Your copy should hold every record exactly and no images.

───── Available data

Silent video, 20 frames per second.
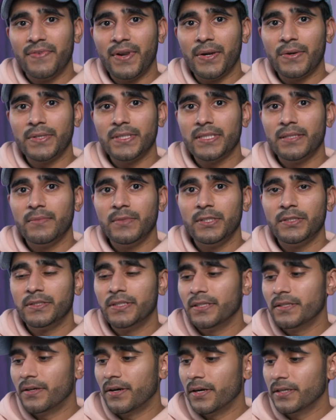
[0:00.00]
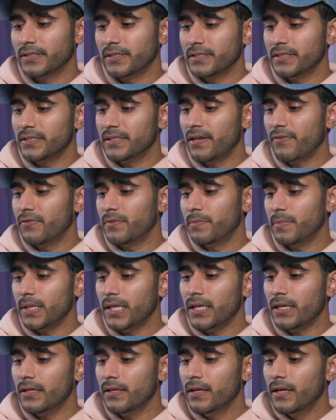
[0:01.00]
very similar to the Arctis
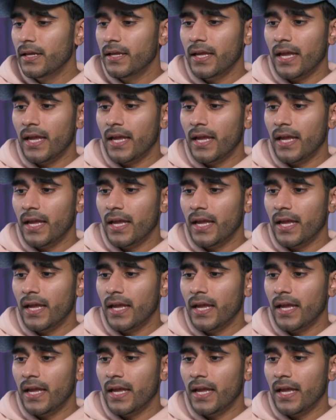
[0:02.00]
7P.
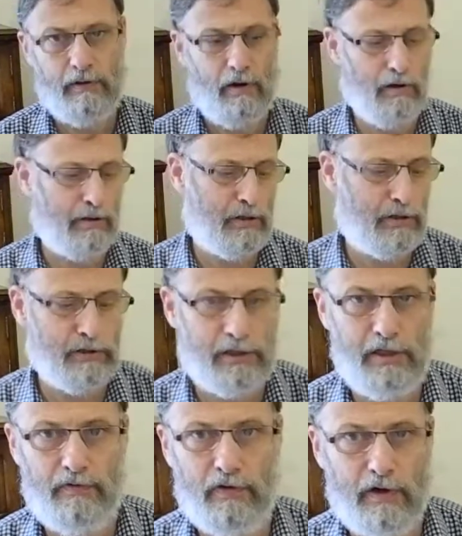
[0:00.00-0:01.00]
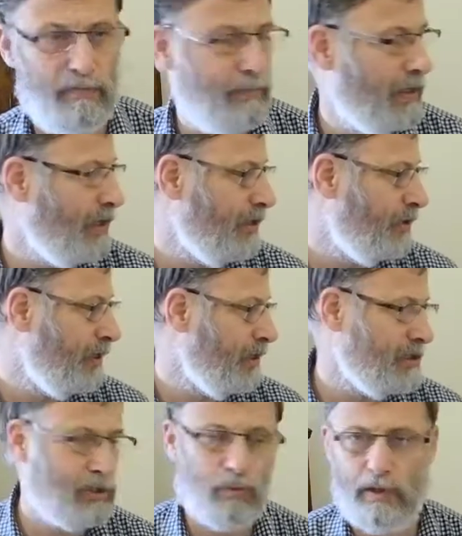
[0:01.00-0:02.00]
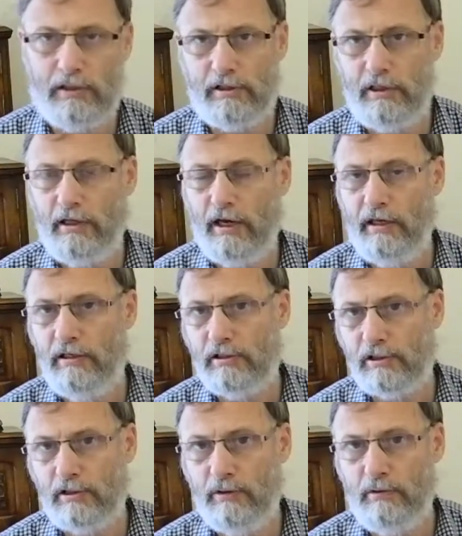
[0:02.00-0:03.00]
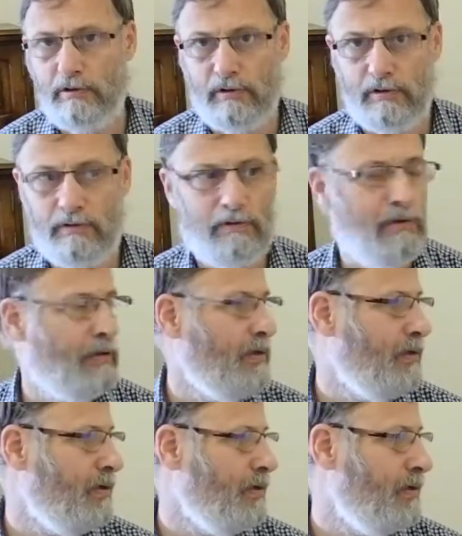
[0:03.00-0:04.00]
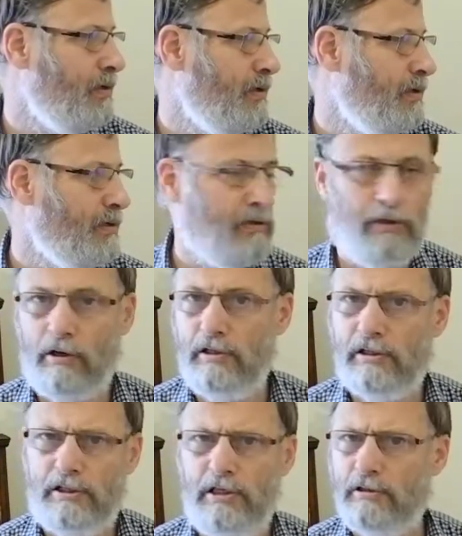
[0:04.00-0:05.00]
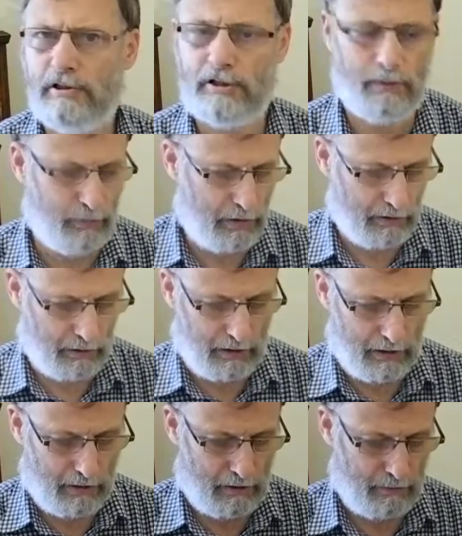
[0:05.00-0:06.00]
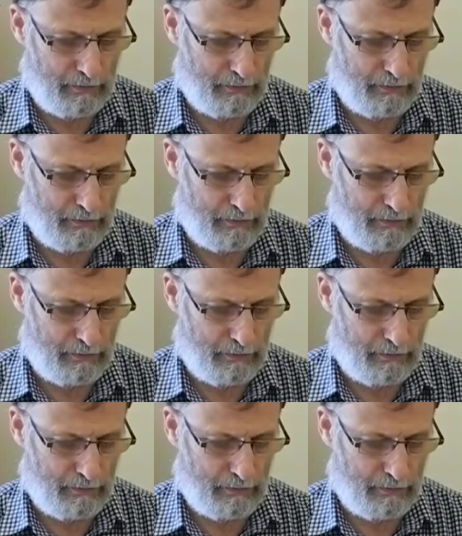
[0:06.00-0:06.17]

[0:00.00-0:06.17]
on a 35mm, I think it's 28 to 90 or something like that.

──────────

> [Reply to the exercise]
Silent video, 20 frames per second.
[0:00.00]
[0:01.00]
very similar to the Arctis
[0:02.00]
7P.
[0:00.00-0:01.00]
[0:01.00-0:02.00]
[0:02.00-0:03.00]
[0:03.00-0:04.00]
[0:04.00-0:05.00]
[0:05.00-0:06.00]
[0:06.00-0:06.17]

[0:00.00-0:06.17]
on a 35mm, I think it's 28 to 90 or something like that.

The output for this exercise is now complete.